The crisis of social care in Tory Britain has hit the headlines recently, with a lack of funding and an exodus of care workers leaving the system on the point of collapse. We provide here the story of care worker and Socialist Appeal reader, who outlines in moving detail the horrific conditions facing care workers and the people they support.
I recently read that almost one thousand care workers quit their jobs every day and that there is now a shortfall of 84,000 workers in the sector. Data shows job turnover in the care work sector is nearly twice the national average. Being a care worker myself I am not in the slightest bit surprised. Indeed, no one should be surprised when you consider the rates of pay and the working conditions we have to bear.
However, don’t let anyone tell you that we leave because we don’t like our job. We are the legs and arms of the most vulnerable in our society, and for someone with a caring disposition, the levels of satisfaction you get from doing this job is second-to-none. I can personally attest to the fact that care workers are forced to leave because of poor and unfair working conditions.
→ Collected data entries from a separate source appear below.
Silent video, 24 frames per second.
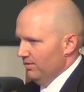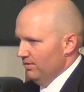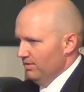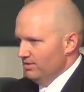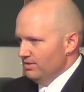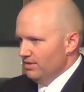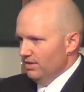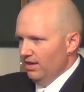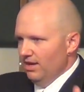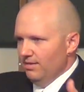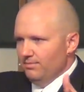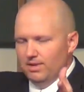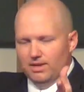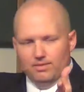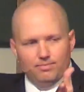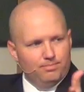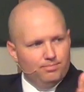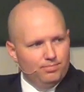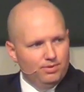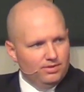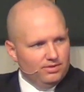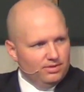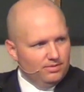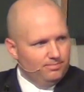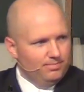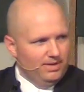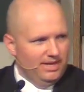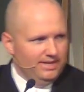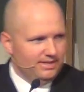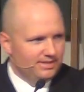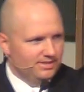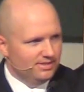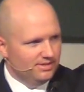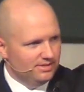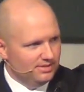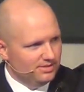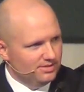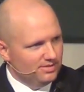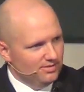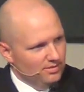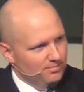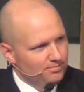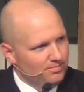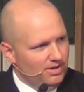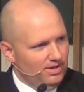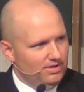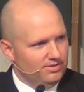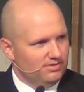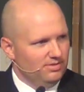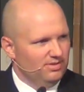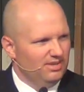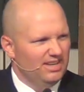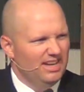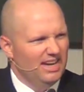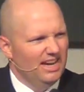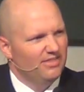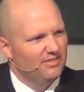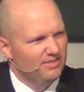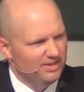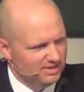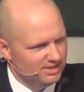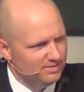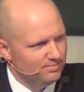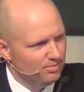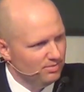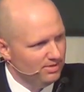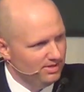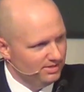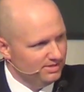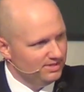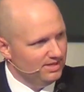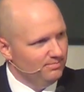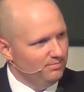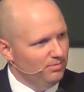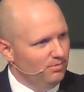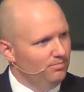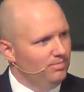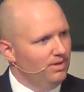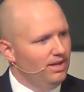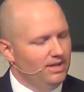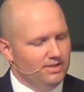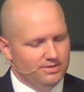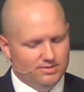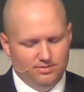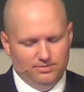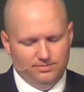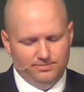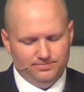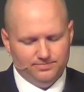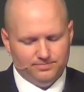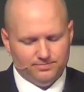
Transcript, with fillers: So let me put the pieces of the puzzle together. It's a pretty simple puzzle.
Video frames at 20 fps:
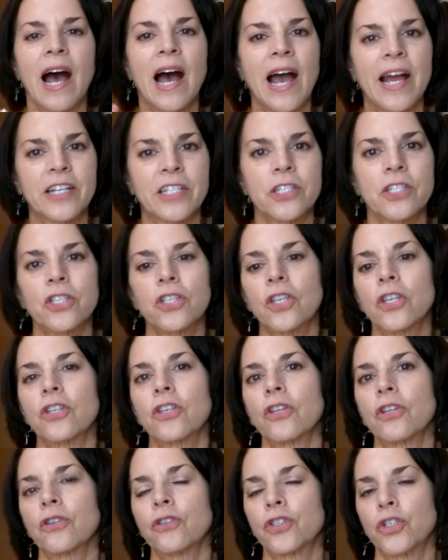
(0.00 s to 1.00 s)
I just
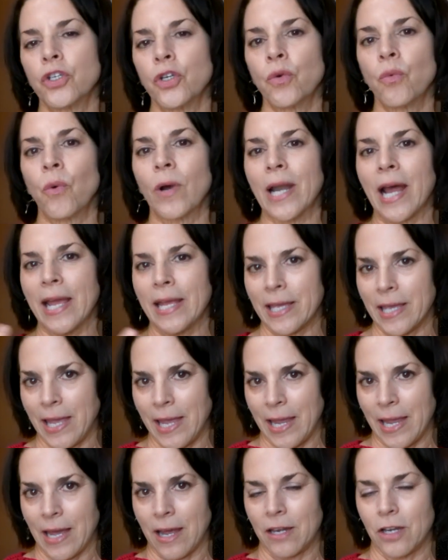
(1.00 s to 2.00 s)
do what I
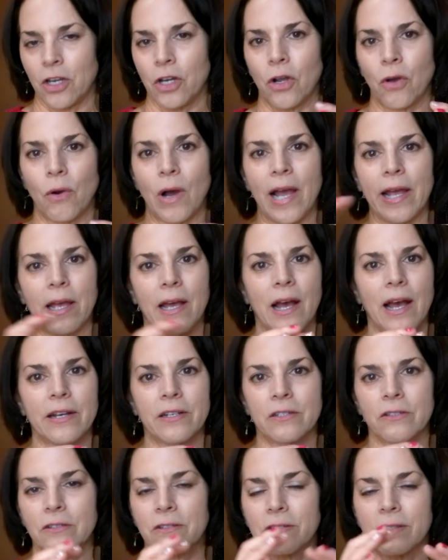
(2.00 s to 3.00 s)
can.
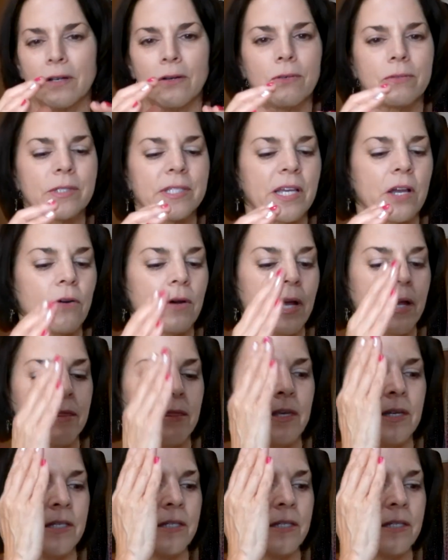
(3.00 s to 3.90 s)
I don't say, okay,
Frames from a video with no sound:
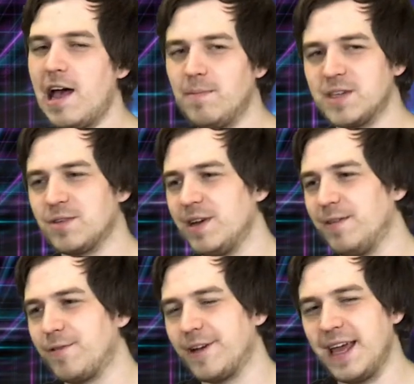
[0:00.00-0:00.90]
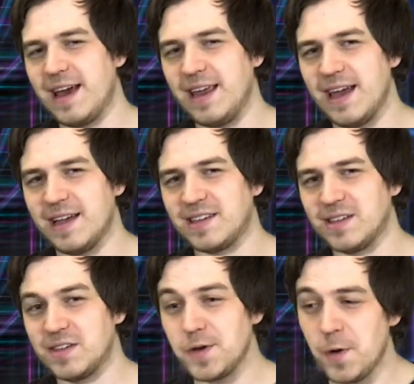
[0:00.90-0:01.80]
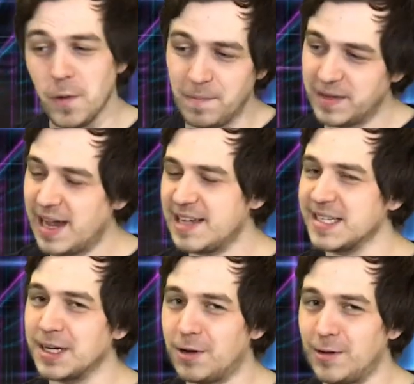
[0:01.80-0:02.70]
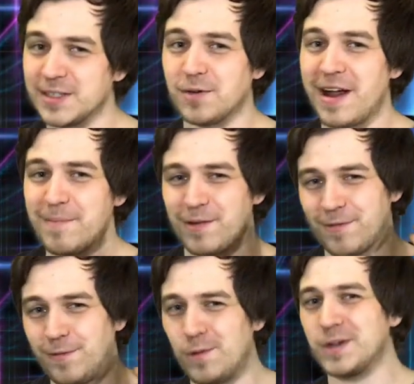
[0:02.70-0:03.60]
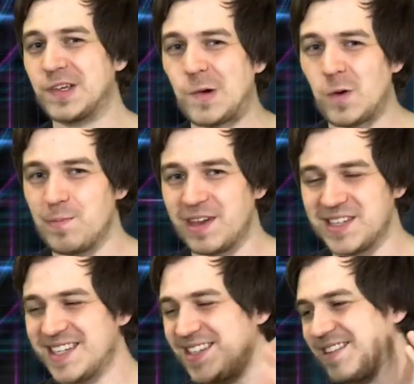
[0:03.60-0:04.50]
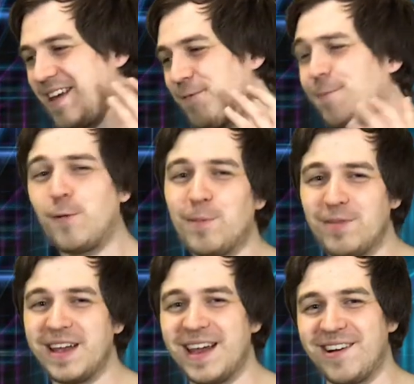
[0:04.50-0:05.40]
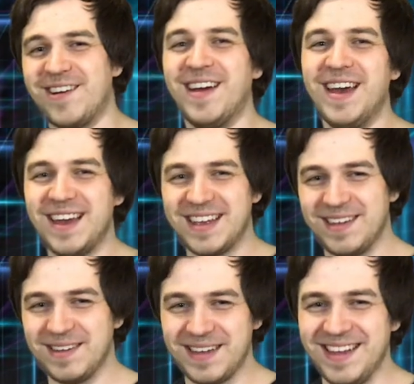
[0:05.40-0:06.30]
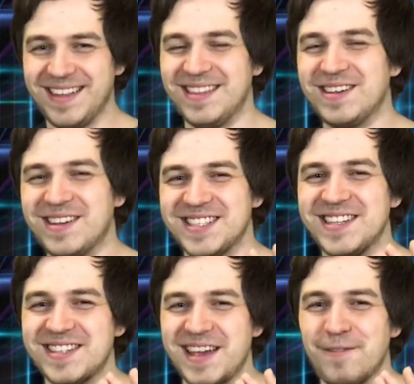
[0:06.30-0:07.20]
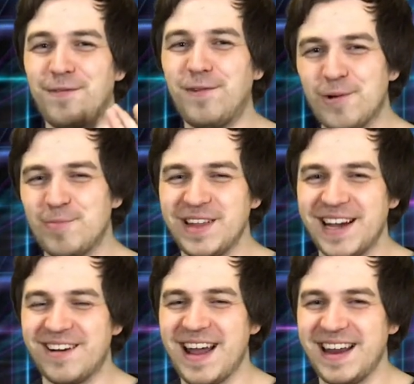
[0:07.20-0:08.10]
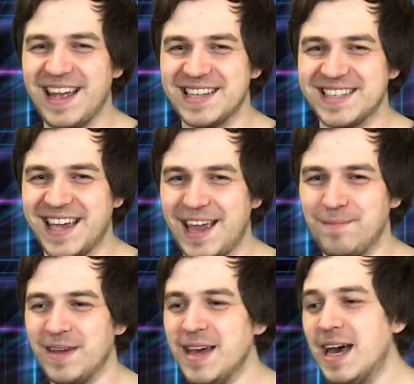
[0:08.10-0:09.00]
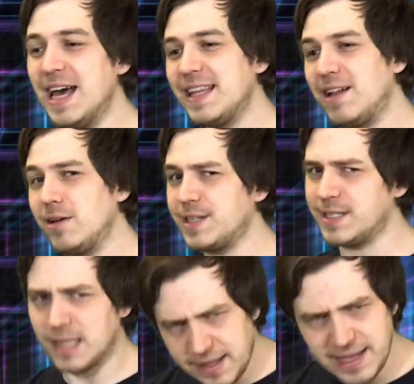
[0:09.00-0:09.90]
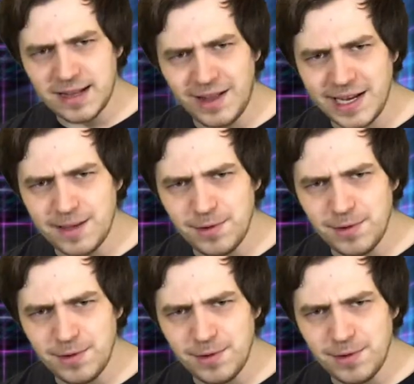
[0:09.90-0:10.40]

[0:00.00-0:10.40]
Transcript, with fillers: Elm Street for the N E S. So guys and girls, grab your four score because this is a four-player because this is a four-player N E S game that looks nothing like the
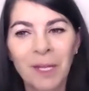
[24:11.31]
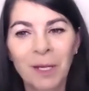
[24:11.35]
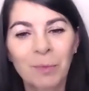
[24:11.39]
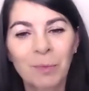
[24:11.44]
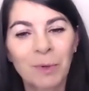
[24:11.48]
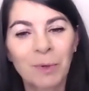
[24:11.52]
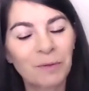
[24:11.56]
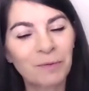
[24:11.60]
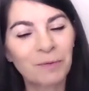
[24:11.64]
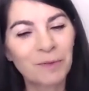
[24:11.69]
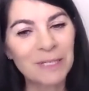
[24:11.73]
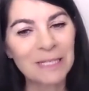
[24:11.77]

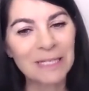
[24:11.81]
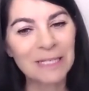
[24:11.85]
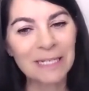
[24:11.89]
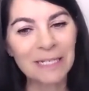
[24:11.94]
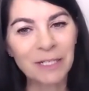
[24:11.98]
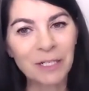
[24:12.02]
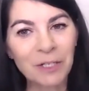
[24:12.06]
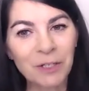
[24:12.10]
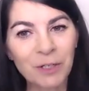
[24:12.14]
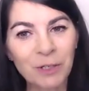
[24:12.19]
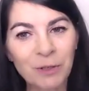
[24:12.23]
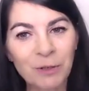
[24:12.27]
But obviously
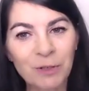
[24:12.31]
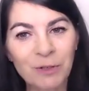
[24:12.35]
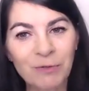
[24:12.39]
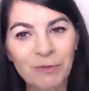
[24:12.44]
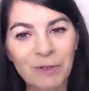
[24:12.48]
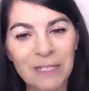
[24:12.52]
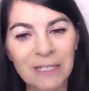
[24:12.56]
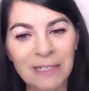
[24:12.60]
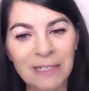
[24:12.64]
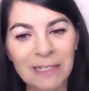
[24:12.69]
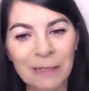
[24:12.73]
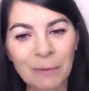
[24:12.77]
in the news
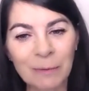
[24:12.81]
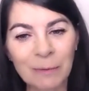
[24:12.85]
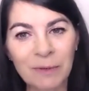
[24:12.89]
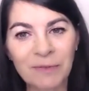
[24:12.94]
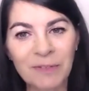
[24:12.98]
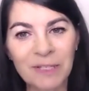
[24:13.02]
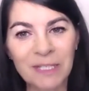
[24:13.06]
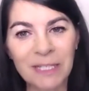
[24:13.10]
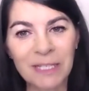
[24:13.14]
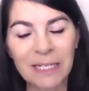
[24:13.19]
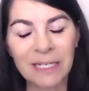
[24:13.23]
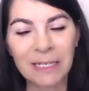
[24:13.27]
recently we've
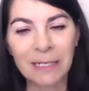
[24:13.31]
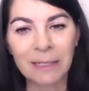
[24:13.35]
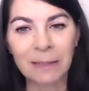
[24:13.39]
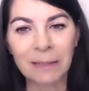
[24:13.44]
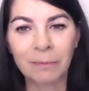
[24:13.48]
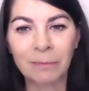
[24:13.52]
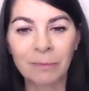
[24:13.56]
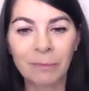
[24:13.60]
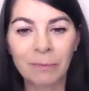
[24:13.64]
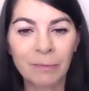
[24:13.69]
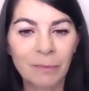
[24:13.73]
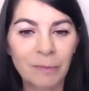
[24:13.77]

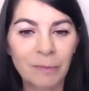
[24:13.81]
seen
Most local authorities have handed over responsibility by outsourcing domiciliary care work to agencies. Only a minority remain employed by local authorities. We are stuck with zero-hour contracts and no rights in any shape or form with which to defend ourselves. When we take into account the fact that we don’t get paid for travelling between calls, our wages end up well below the national minimum wage.
We are forced to worry constantly about not being given enough hours work to pay our rent or bills and about having to find food banks in case they don’t give us enough work. On the other hand, we are constantly worrying because we don’t have enough time to properly care for people and often must leave people in distress due to the time constraints that are imposed on us.
I remember looking at my rota, when I first started, and seeing that I had been allocated 13 hours work in one single day. I rang the agency and asking them if it was legal to work so many hours in a single day. I was asked bluntly, “do you want the job or not?” And so I got up at 06:00 to start my shift with slots of between 15-45 minutes, depending on the needs of the client. I drove to my first house and found my client with MS, bedbound, and in need of a full wash and a breakfast. By the end of the allocated time I found that I had only done half of what I was meant to have done, and with regret I had to rush out to my next call, promising that I would be back by lunch.
I arrived at the next call to find a lady with dementia playing with her own faeces and unable to comprehend who I was or how to swallow her medication. “Should this lady be in her house? Shouldn’t she be in a home where she can get be treated by people that have been trained in mental illnesses?”, I asked myself. Panic took over and I started to ask myself if simply having a caring nature is enough to get you through this job. But there is no time to think - just rush to the next call.
I remember by 16:00 that afternoon I called the agency and told them I was mentally and physically exhausted and asked if they could find someone else to take some of my calls. “We don’t have anybody else sweetie, just toughen up and carry on,” I was told. By the end of the day, at around 22:30, I had had enough. I was exhausted, hungry and past caring to be honest. “I’ll get home and hand in my notice,” I thought to myself. I just felt dehumanised. I went to my last call, back to see the lady with MS again. She was still in bed and was waiting for me to clean her, change her pad, and offer her the last cup of tea of the day. She managed to hold my hand and said to me that I was an angel, that all her care workers are angels, and that she could see I was going to be a good one. And that did it for me; I then knew that I would continue to be a care worker.
But reality hits you hard and the truth is that it is difficult to work when you depend on an agency that gives you zero-hour contracts, that exploits you and makes you feel like you are scum of the earth. They ask you to send in photos of your flat tyre, because they don’t believe you; they get annoyed with you if you get sick; they call you lazy and unprofessional if you protest for having to do 12 hour shifts, and so on.
Recently one of my fellow care workers collapsed in a house due to exhaustion. She had been working solidly all weekend. She then handed in her resignation, and when I called the agency they told me she was not suited to the job. But of course she was suited to the job! She was such a good carer that she pushed herself to the point of needing care herself. It is a completely disgraceful treatment of the most downtrodden. It is no wonder that staff turnover is so high. These atrocities breed resentment, undermine morale and ultimately lead to depression. They are truly exploiting our good nature.
The Tory government’s failure to fund social care is making life extremely hard for care workers and for the most vulnerable people in our communities. In doing so they are putting more pressure on the NHS, as people go to hospital for care they used to get at home.
It would appear they would rather have our elderly - who have worked so hard to own a house - sell their homes to pay for their care in private nursing homes, from which the rich can then squeeze more profits. For the poorest and most vulnerable, without the privilege of owning their own home, it would appear that they would rather they die as soon as possible. We, the workers and the most vulnerable in this society, are being let down by an unfair system in which profit prevails over everything.